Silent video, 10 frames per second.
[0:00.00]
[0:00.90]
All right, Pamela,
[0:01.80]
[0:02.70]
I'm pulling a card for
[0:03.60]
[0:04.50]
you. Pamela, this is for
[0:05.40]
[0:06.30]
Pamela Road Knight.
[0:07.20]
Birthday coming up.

---

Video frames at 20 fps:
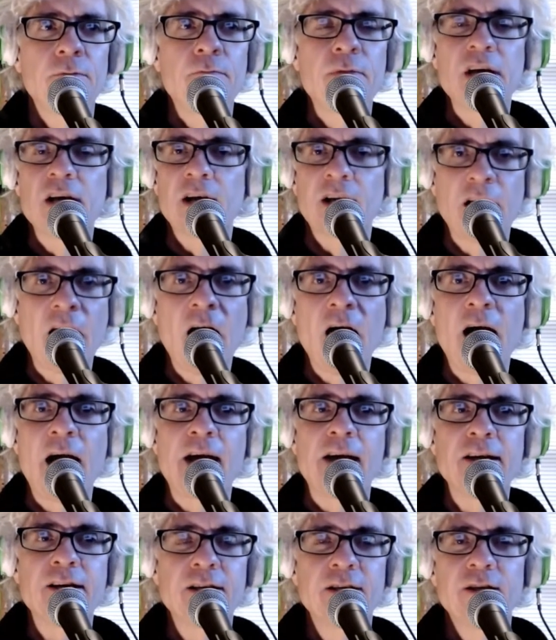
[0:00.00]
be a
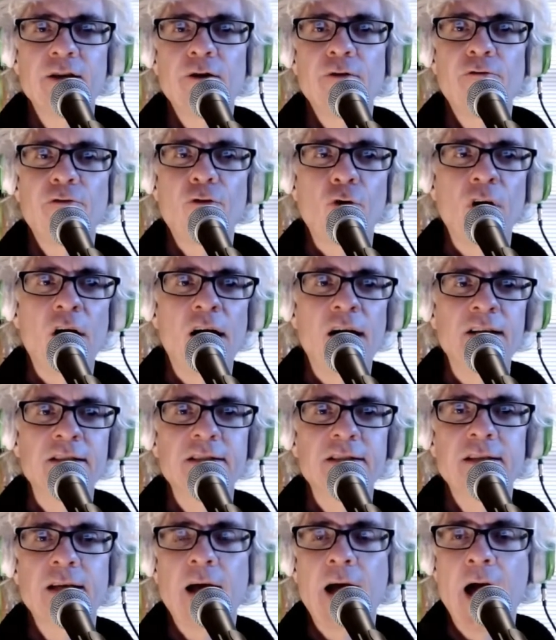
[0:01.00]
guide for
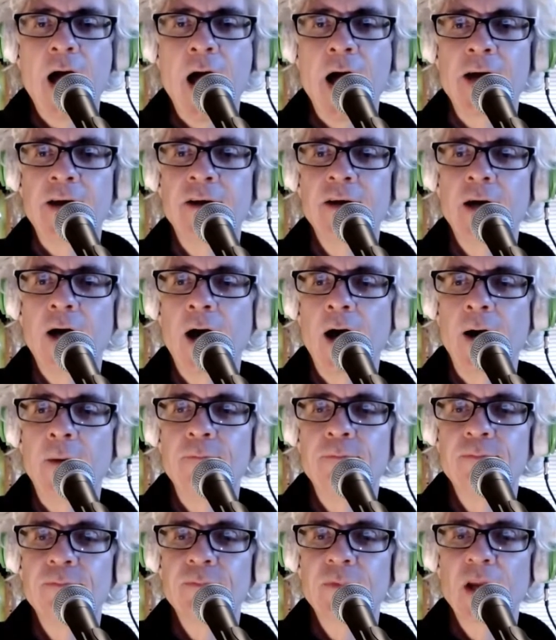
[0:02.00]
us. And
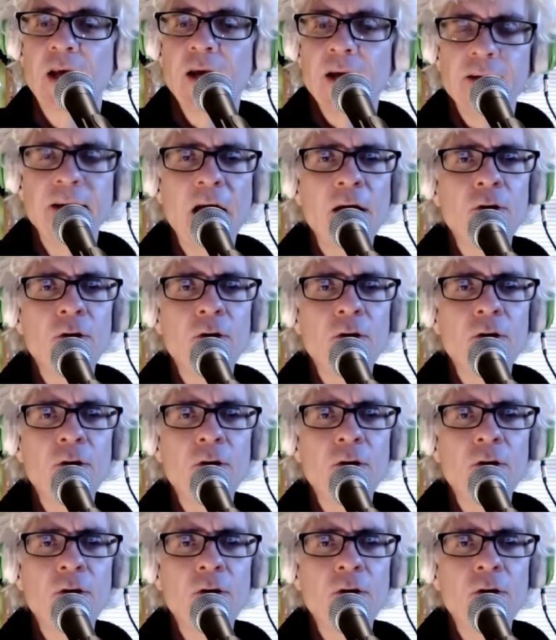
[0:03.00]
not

About this exercise: Count how many lines of the entries contain the word "frames"; only the number should appear in the reply.

Result of this exercise: 2